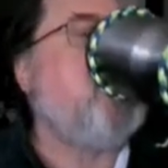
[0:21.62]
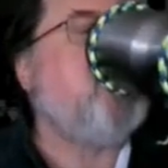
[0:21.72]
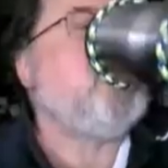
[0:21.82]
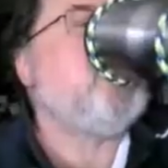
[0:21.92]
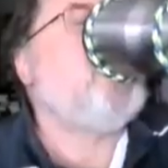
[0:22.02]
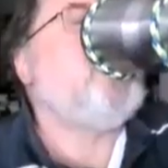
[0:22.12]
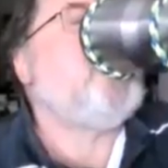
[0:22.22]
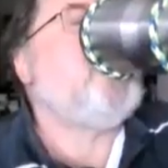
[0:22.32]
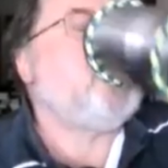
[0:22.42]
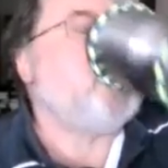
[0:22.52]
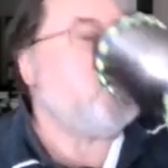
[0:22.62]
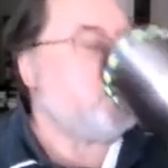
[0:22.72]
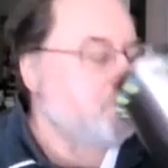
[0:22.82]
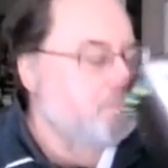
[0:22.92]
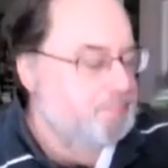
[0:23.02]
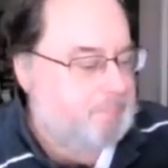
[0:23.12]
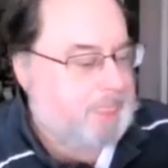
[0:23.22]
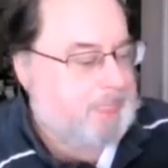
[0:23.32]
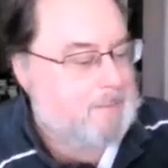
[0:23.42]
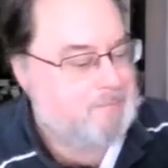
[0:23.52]

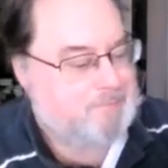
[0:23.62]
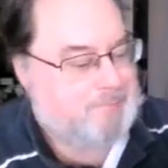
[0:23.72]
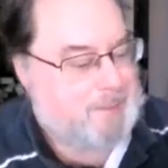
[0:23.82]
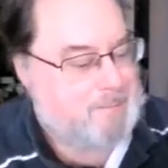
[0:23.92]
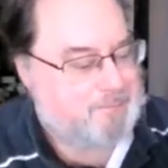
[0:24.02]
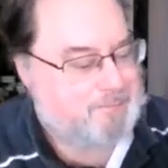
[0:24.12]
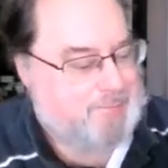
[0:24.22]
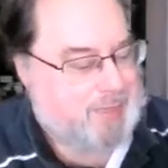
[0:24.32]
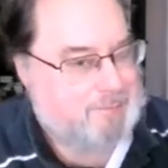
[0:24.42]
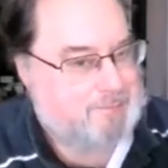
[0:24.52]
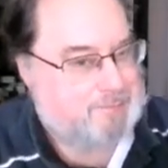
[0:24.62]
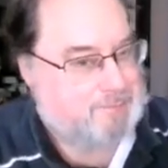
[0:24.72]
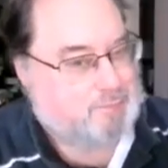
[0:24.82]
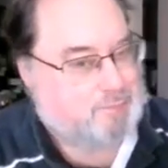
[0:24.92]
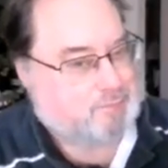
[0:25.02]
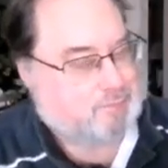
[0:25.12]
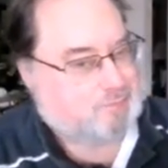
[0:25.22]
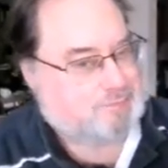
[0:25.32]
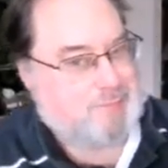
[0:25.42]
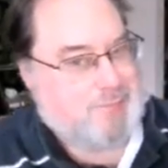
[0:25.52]

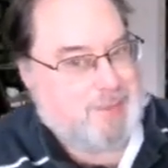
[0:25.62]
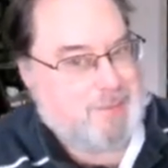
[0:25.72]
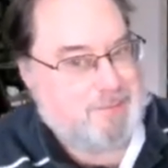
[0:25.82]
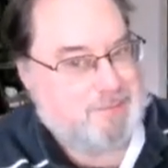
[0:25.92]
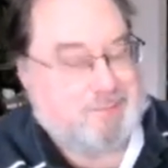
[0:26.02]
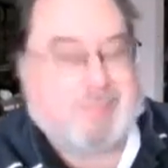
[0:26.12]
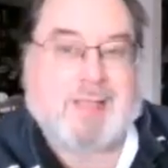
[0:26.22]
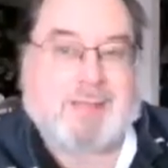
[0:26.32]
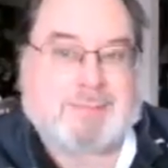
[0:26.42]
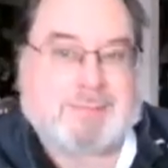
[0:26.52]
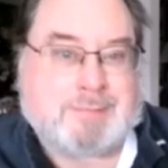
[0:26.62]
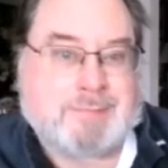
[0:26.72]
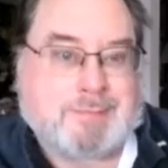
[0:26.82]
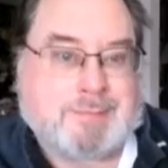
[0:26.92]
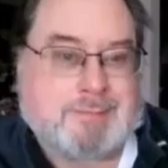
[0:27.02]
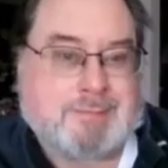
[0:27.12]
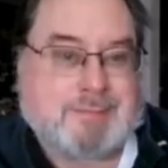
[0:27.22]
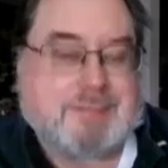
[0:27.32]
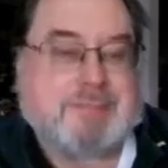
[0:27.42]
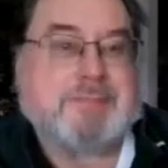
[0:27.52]

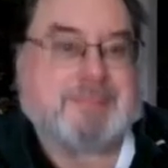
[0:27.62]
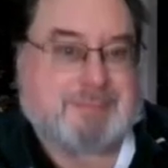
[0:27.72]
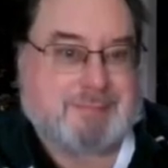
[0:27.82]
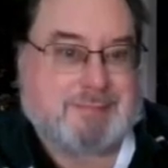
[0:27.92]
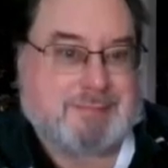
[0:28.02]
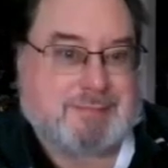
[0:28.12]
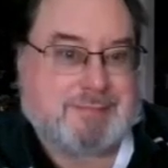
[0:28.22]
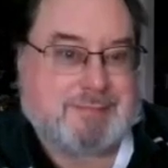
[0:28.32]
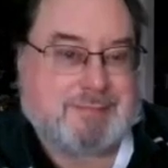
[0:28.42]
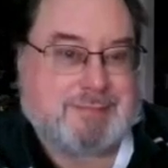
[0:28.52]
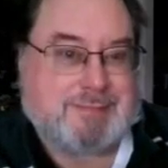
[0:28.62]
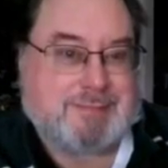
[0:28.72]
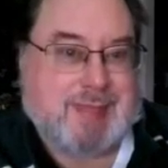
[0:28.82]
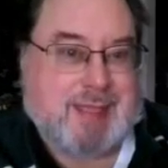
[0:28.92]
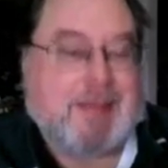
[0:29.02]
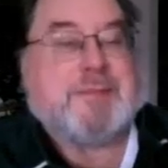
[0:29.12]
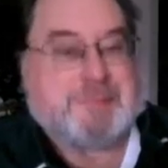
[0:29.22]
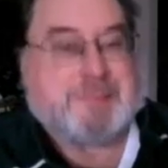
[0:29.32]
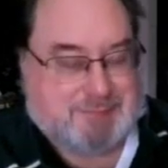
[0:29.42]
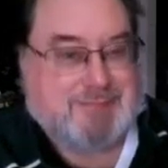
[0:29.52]
(not speaking)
---------------
Please copy every record above exactly, but leave the pictures out.

### OUTPUT OF THE TASK:
[0:21.62]
[0:21.72]
[0:21.82]
[0:21.92]
[0:22.02]
[0:22.12]
[0:22.22]
[0:22.32]
[0:22.42]
[0:22.52]
[0:22.62]
[0:22.72]
[0:22.82]
[0:22.92]
[0:23.02]
[0:23.12]
[0:23.22]
[0:23.32]
[0:23.42]
[0:23.52]

[0:23.62]
[0:23.72]
[0:23.82]
[0:23.92]
[0:24.02]
[0:24.12]
[0:24.22]
[0:24.32]
[0:24.42]
[0:24.52]
[0:24.62]
[0:24.72]
[0:24.82]
[0:24.92]
[0:25.02]
[0:25.12]
[0:25.22]
[0:25.32]
[0:25.42]
[0:25.52]

[0:25.62]
[0:25.72]
[0:25.82]
[0:25.92]
[0:26.02]
[0:26.12]
[0:26.22]
[0:26.32]
[0:26.42]
[0:26.52]
[0:26.62]
[0:26.72]
[0:26.82]
[0:26.92]
[0:27.02]
[0:27.12]
[0:27.22]
[0:27.32]
[0:27.42]
[0:27.52]

[0:27.62]
[0:27.72]
[0:27.82]
[0:27.92]
[0:28.02]
[0:28.12]
[0:28.22]
[0:28.32]
[0:28.42]
[0:28.52]
[0:28.62]
[0:28.72]
[0:28.82]
[0:28.92]
[0:29.02]
[0:29.12]
[0:29.22]
[0:29.32]
[0:29.42]
[0:29.52]
(not speaking)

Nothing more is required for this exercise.